[INSTRUCTIONS FOR THE TASK]:
Look through the records below, and copy out every line that holds the string "frames".

Collected data
──────────────────────────────

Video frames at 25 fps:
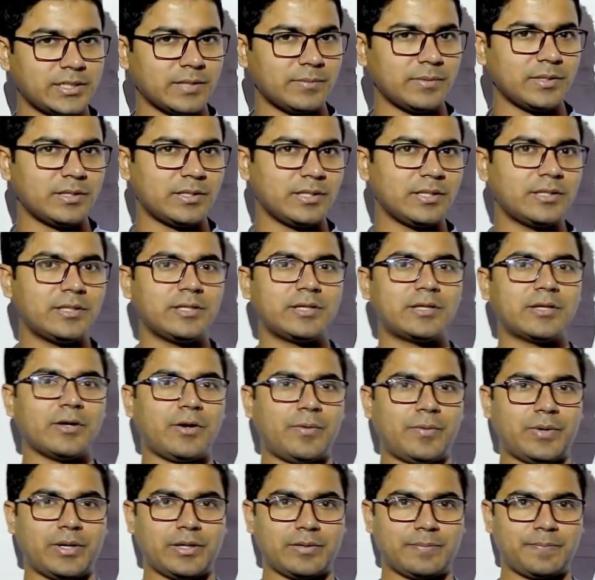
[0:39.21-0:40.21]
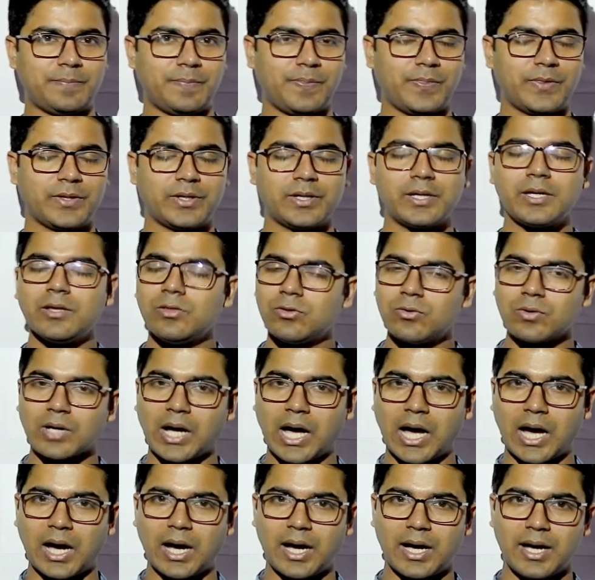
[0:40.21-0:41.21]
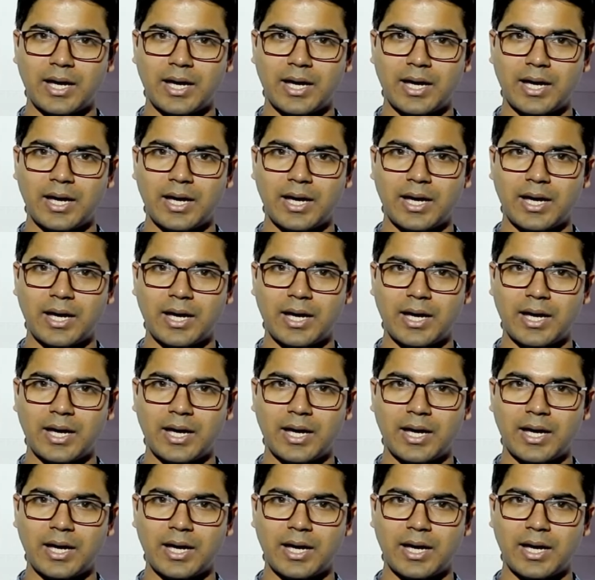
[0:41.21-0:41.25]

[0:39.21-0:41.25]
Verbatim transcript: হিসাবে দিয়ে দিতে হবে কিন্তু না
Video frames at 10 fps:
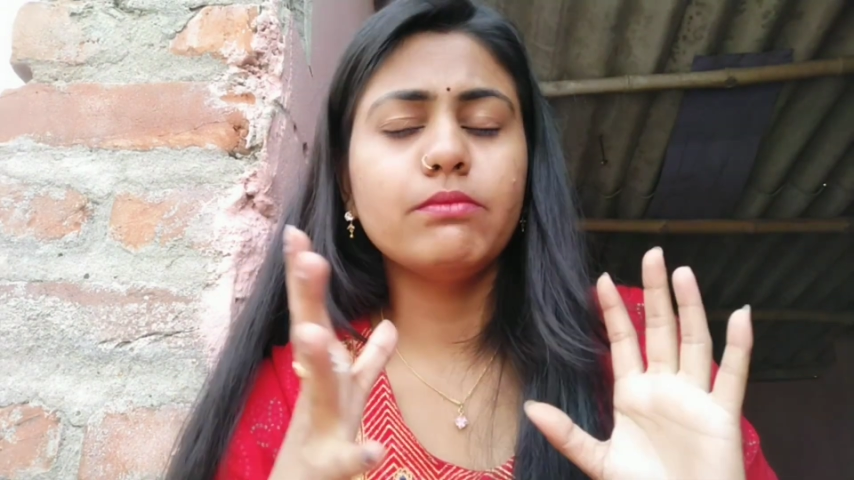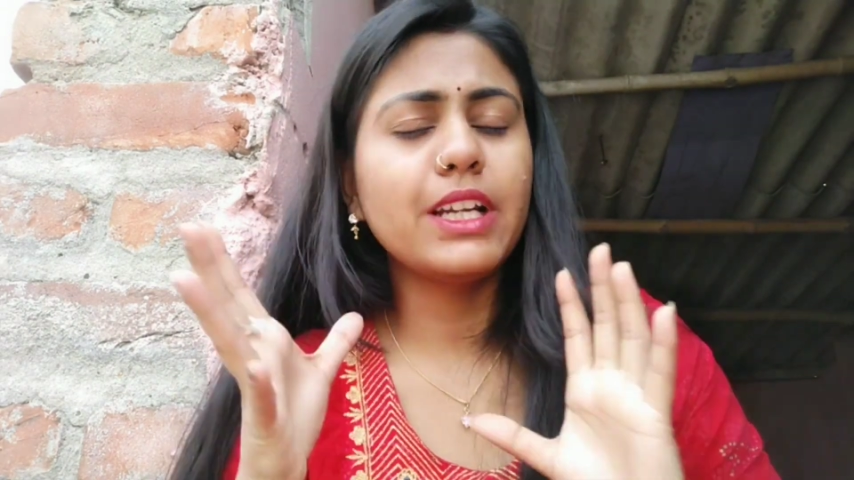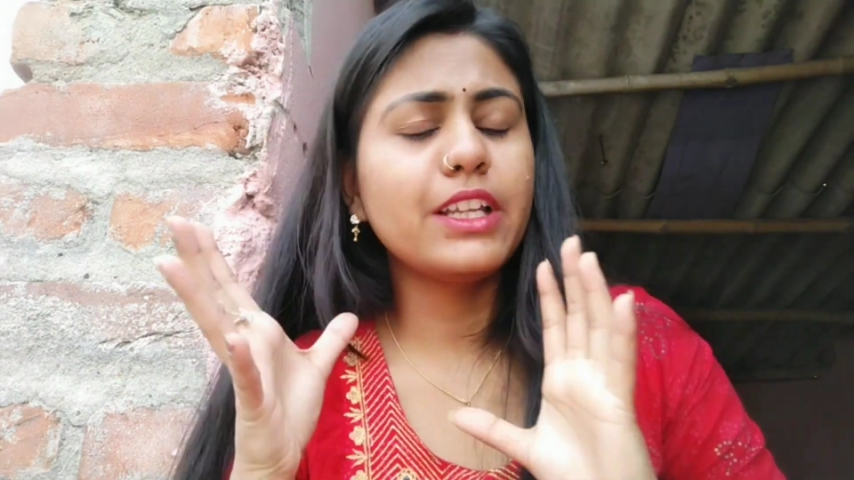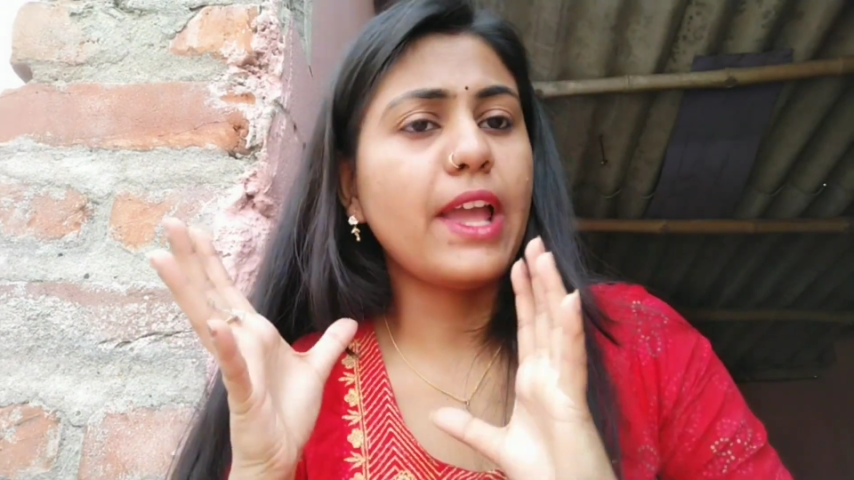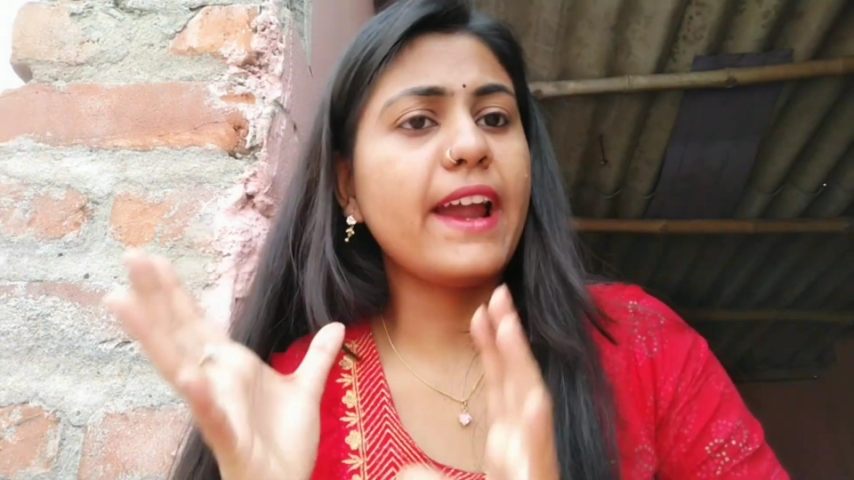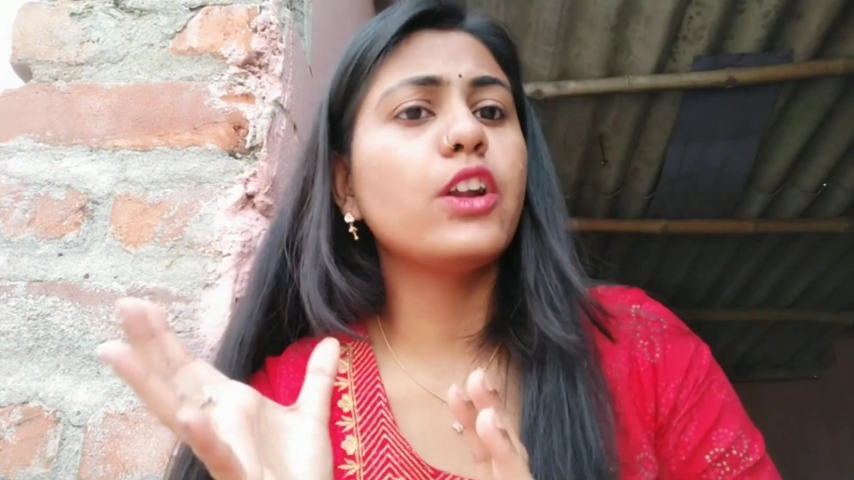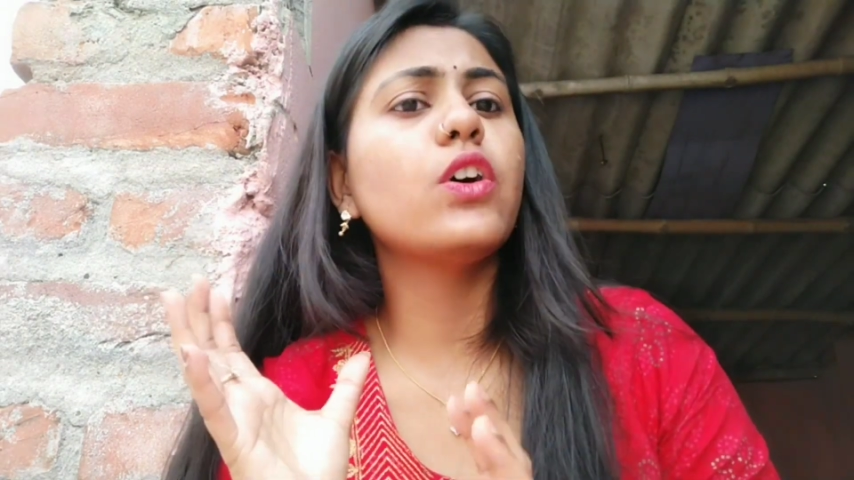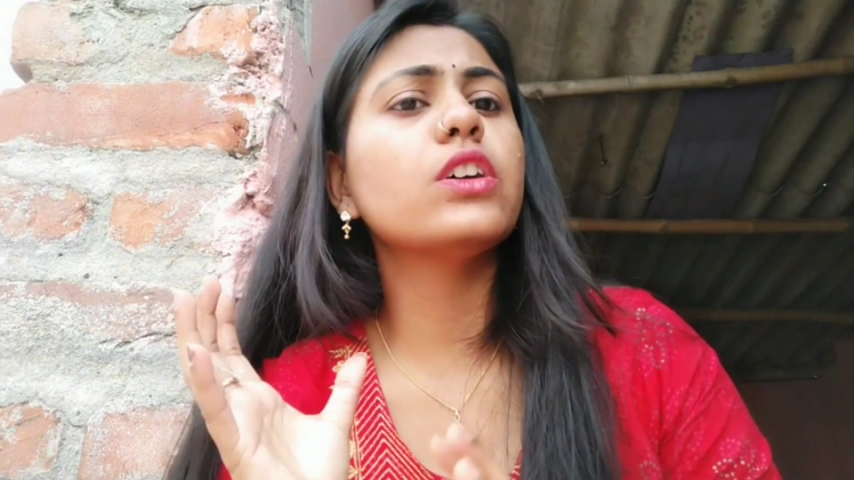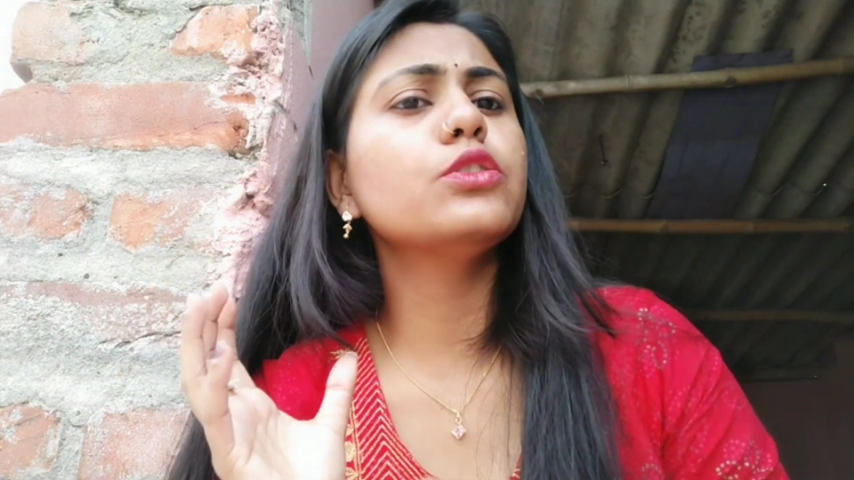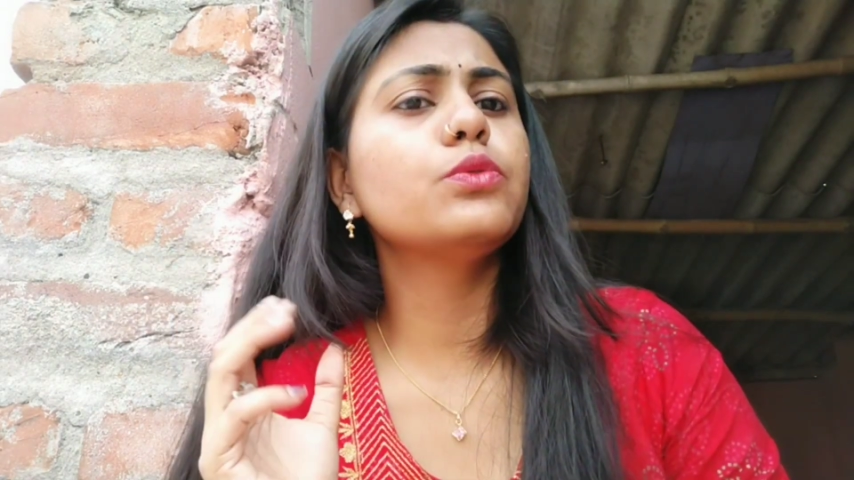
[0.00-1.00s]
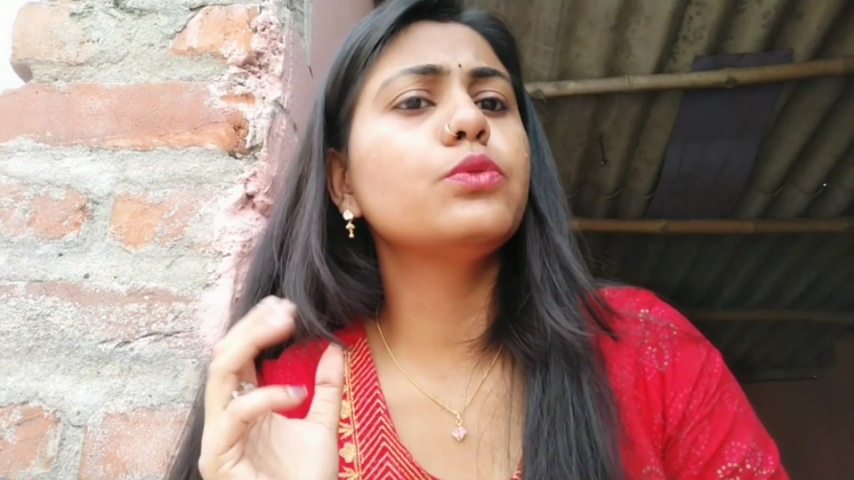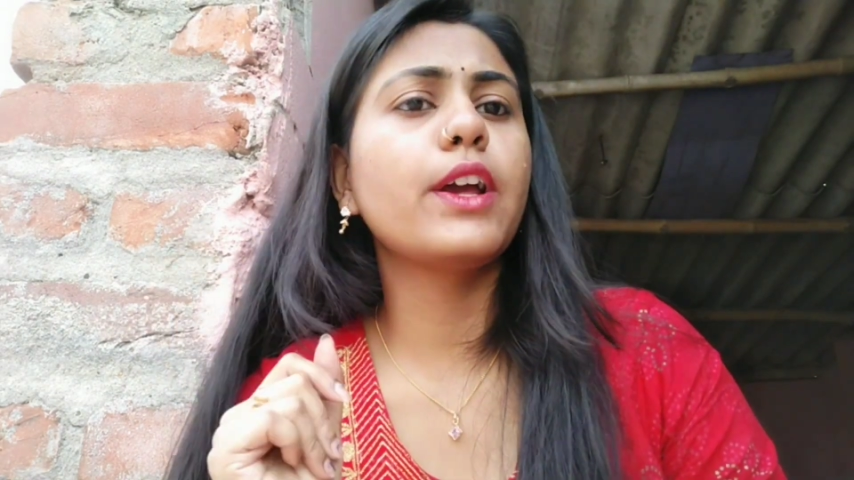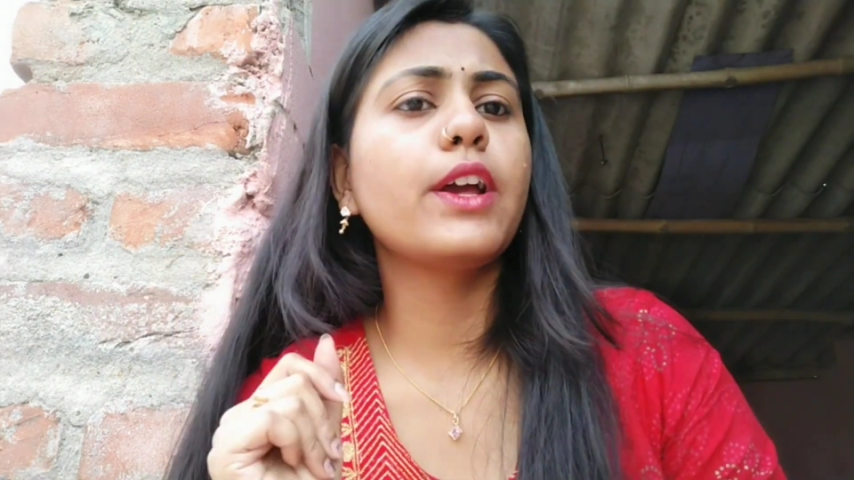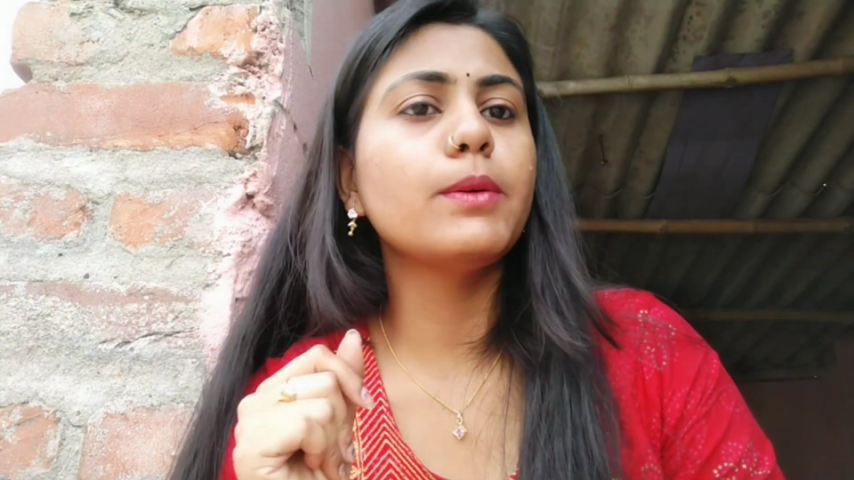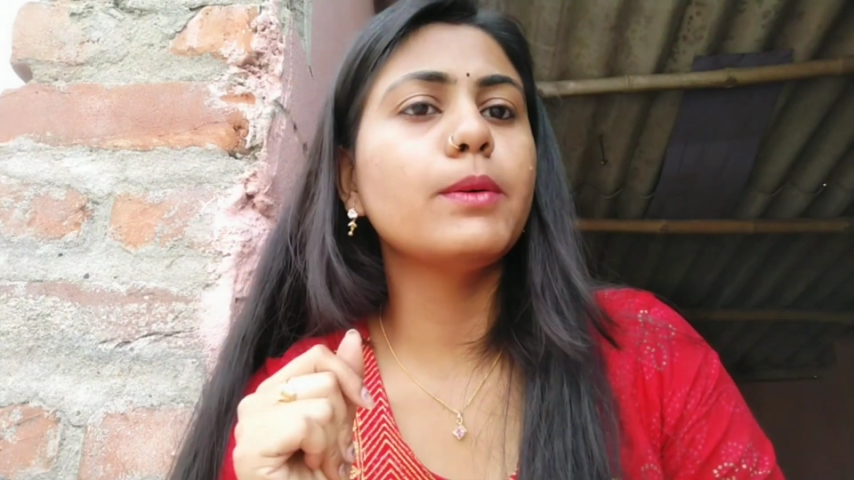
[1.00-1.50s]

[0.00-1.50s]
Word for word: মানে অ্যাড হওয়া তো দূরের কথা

──────────────────────────────

[SOLUTION FOR THIS PROBLEM]:
Video frames at 25 fps:
Video frames at 10 fps:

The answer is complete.